[Collected data]
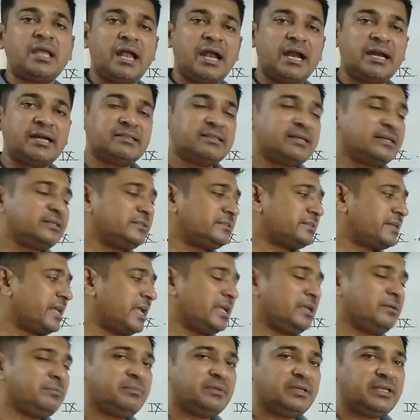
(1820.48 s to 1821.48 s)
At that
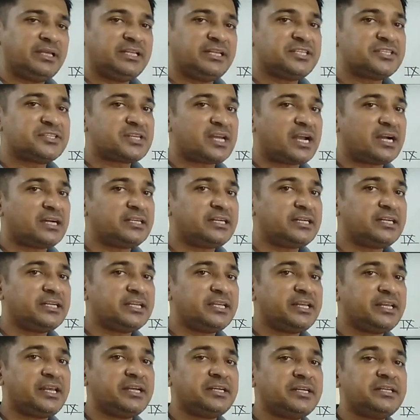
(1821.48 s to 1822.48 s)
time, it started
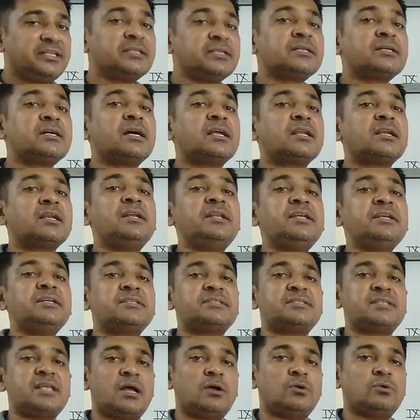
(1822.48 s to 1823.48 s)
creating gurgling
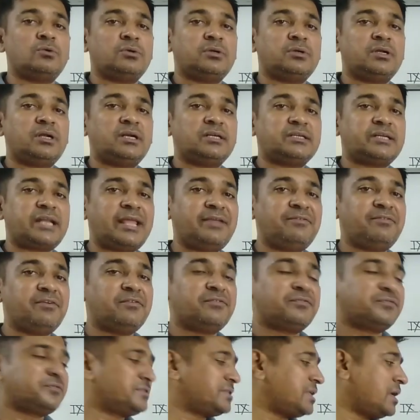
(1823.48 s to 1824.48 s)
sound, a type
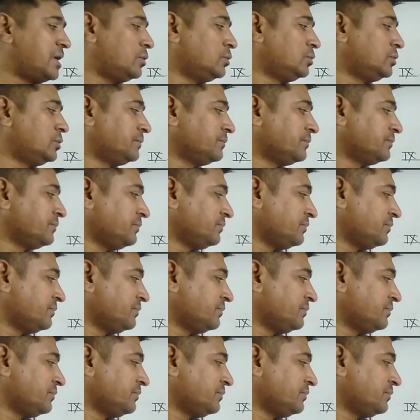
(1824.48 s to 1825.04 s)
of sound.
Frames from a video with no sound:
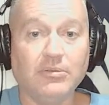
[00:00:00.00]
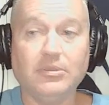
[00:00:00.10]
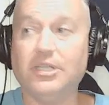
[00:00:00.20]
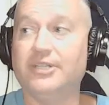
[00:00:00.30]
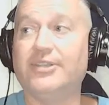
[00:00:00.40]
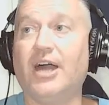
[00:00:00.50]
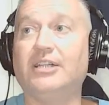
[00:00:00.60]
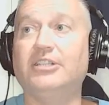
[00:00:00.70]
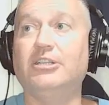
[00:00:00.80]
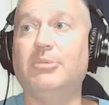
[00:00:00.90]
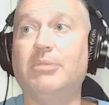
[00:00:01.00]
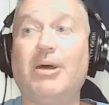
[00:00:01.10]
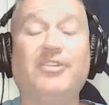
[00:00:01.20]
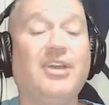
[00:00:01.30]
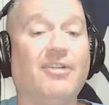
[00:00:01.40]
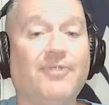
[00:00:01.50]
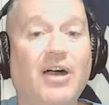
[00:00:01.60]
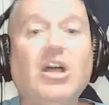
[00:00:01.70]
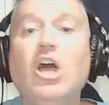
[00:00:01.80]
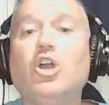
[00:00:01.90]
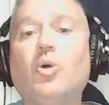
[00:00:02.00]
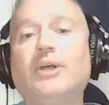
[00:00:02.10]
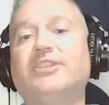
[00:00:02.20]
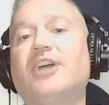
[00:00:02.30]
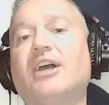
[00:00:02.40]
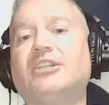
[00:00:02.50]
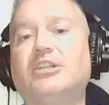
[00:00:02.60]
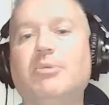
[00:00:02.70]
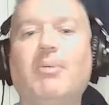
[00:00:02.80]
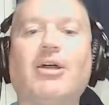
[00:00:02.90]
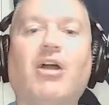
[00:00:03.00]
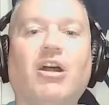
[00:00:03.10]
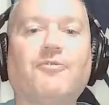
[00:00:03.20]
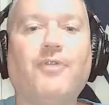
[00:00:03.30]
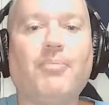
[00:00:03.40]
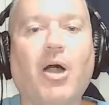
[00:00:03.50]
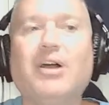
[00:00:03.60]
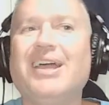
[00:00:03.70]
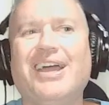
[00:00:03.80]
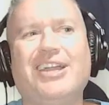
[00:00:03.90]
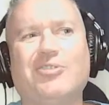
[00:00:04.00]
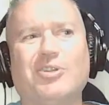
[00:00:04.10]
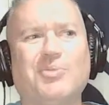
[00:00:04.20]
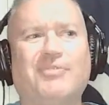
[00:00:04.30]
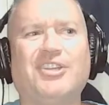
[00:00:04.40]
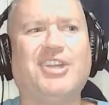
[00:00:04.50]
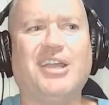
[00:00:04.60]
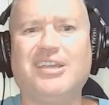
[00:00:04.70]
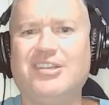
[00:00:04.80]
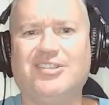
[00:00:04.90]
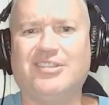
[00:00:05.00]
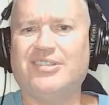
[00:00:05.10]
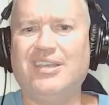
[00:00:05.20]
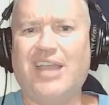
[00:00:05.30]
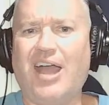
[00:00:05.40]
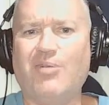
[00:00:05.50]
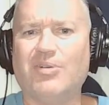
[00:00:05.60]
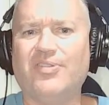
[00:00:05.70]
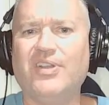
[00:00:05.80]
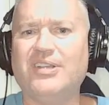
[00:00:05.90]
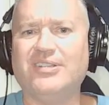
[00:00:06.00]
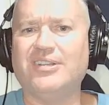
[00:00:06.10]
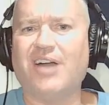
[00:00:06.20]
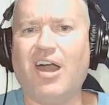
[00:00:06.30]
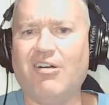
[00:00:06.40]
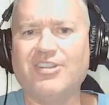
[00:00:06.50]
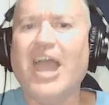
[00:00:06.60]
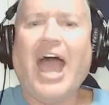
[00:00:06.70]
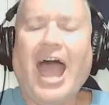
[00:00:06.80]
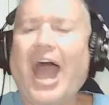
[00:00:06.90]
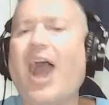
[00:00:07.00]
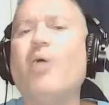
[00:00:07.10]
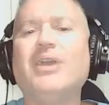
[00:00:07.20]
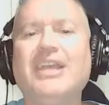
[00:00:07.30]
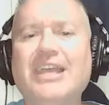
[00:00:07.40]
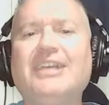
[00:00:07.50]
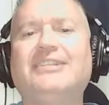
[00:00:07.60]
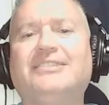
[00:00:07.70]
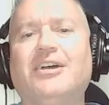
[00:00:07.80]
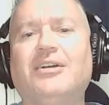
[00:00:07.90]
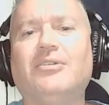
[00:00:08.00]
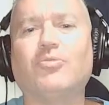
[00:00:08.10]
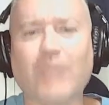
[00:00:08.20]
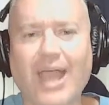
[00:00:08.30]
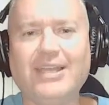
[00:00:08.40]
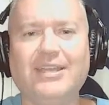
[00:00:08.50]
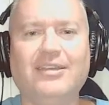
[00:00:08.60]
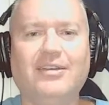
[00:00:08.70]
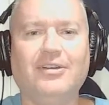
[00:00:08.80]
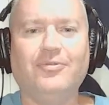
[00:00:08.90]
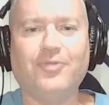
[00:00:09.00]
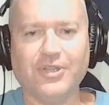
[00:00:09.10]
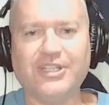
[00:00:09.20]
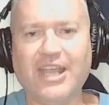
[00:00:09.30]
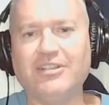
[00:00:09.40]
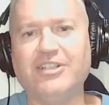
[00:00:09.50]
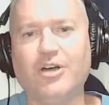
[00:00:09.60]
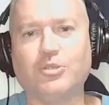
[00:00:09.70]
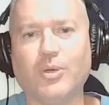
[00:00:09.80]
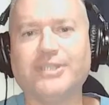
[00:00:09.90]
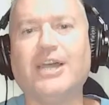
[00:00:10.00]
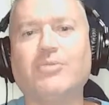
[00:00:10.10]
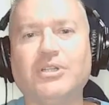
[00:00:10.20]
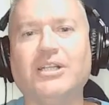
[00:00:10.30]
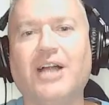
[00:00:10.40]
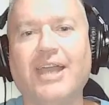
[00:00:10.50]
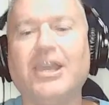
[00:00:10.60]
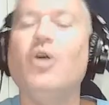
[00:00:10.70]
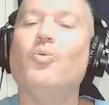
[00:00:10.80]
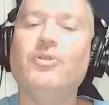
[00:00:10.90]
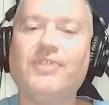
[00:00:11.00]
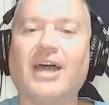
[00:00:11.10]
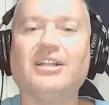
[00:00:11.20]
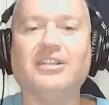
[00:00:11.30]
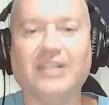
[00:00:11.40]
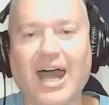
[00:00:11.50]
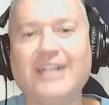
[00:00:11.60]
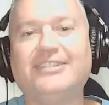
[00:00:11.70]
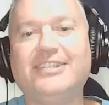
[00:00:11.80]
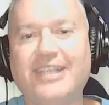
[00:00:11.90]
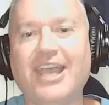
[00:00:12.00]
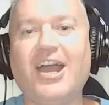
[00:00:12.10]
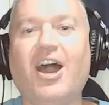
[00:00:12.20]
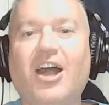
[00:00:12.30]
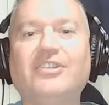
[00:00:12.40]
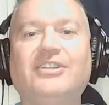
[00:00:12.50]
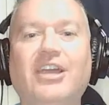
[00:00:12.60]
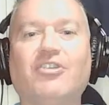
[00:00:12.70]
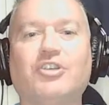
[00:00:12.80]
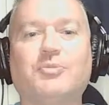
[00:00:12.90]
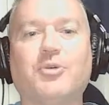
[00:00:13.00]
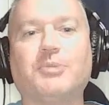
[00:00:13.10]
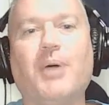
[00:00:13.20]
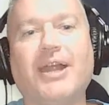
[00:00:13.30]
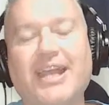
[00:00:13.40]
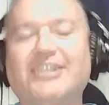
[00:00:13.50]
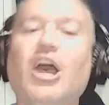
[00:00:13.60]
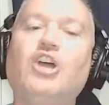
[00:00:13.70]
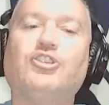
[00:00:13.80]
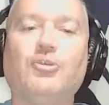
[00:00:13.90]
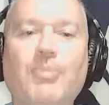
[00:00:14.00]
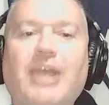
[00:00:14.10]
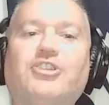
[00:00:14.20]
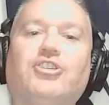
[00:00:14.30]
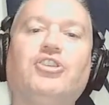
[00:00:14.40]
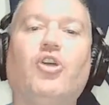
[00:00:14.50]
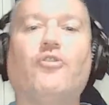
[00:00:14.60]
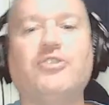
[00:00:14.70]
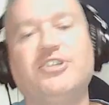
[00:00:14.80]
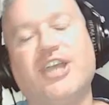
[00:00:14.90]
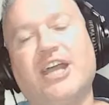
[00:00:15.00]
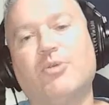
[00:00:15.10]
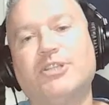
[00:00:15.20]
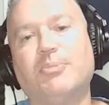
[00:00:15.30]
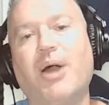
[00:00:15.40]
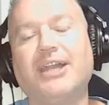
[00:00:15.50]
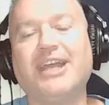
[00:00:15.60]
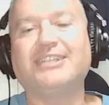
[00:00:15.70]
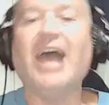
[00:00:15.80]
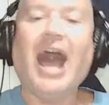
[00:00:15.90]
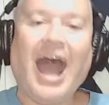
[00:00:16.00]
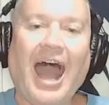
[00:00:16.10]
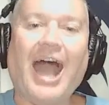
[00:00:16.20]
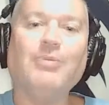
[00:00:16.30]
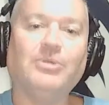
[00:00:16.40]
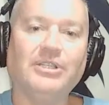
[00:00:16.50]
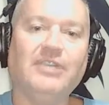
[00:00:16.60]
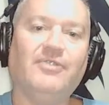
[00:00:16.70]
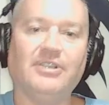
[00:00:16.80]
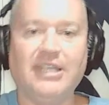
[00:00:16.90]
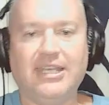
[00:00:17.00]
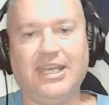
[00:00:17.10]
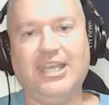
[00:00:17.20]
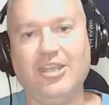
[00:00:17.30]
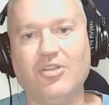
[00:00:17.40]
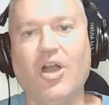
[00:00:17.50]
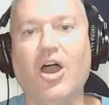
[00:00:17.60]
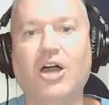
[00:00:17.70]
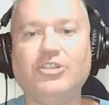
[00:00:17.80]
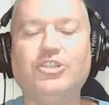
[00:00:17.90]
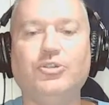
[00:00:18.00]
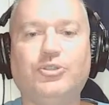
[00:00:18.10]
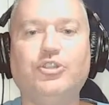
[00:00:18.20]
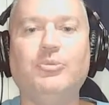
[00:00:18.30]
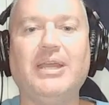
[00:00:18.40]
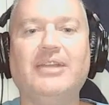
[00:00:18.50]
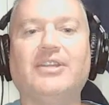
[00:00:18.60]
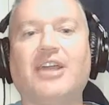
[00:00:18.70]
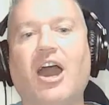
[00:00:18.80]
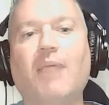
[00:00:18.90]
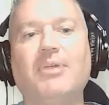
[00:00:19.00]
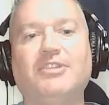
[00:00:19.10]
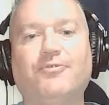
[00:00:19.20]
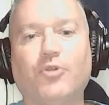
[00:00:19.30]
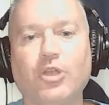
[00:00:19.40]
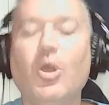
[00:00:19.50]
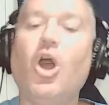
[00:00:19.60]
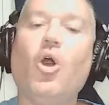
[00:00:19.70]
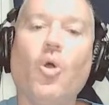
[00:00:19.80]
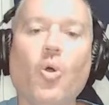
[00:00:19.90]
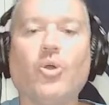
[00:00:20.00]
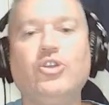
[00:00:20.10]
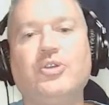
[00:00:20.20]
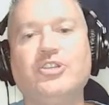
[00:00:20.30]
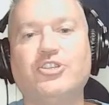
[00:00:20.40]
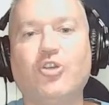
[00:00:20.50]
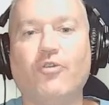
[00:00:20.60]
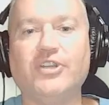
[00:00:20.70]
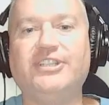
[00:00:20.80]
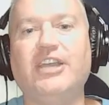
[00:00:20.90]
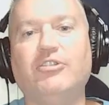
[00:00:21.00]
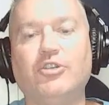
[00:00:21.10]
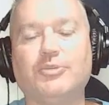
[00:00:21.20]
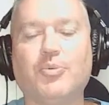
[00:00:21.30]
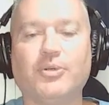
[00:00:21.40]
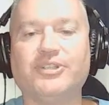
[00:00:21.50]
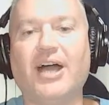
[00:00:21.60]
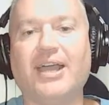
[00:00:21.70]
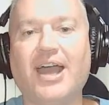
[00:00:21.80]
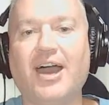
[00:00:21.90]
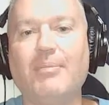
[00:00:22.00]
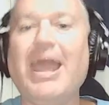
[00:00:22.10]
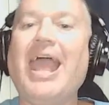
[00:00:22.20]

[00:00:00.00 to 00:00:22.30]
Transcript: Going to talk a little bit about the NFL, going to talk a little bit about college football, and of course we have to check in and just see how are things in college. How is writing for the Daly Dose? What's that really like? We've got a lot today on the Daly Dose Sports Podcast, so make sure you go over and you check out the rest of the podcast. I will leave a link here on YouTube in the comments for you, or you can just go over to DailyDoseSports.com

→ Exercise goal
Copy exactly what appears in the entries, beginning with the first line and ending with the line that has "[00:00:06.30]", but not the pictures.

→ Written response
(1820.48 s to 1821.48 s)
At that
(1821.48 s to 1822.48 s)
time, it started
(1822.48 s to 1823.48 s)
creating gurgling
(1823.48 s to 1824.48 s)
sound, a type
(1824.48 s to 1825.04 s)
of sound.
Frames from a video with no sound:
[00:00:00.00]
[00:00:00.10]
[00:00:00.20]
[00:00:00.30]
[00:00:00.40]
[00:00:00.50]
[00:00:00.60]
[00:00:00.70]
[00:00:00.80]
[00:00:00.90]
[00:00:01.00]
[00:00:01.10]
[00:00:01.20]
[00:00:01.30]
[00:00:01.40]
[00:00:01.50]
[00:00:01.60]
[00:00:01.70]
[00:00:01.80]
[00:00:01.90]
[00:00:02.00]
[00:00:02.10]
[00:00:02.20]
[00:00:02.30]
[00:00:02.40]
[00:00:02.50]
[00:00:02.60]
[00:00:02.70]
[00:00:02.80]
[00:00:02.90]
[00:00:03.00]
[00:00:03.10]
[00:00:03.20]
[00:00:03.30]
[00:00:03.40]
[00:00:03.50]
[00:00:03.60]
[00:00:03.70]
[00:00:03.80]
[00:00:03.90]
[00:00:04.00]
[00:00:04.10]
[00:00:04.20]
[00:00:04.30]
[00:00:04.40]
[00:00:04.50]
[00:00:04.60]
[00:00:04.70]
[00:00:04.80]
[00:00:04.90]
[00:00:05.00]
[00:00:05.10]
[00:00:05.20]
[00:00:05.30]
[00:00:05.40]
[00:00:05.50]
[00:00:05.60]
[00:00:05.70]
[00:00:05.80]
[00:00:05.90]
[00:00:06.00]
[00:00:06.10]
[00:00:06.20]
[00:00:06.30]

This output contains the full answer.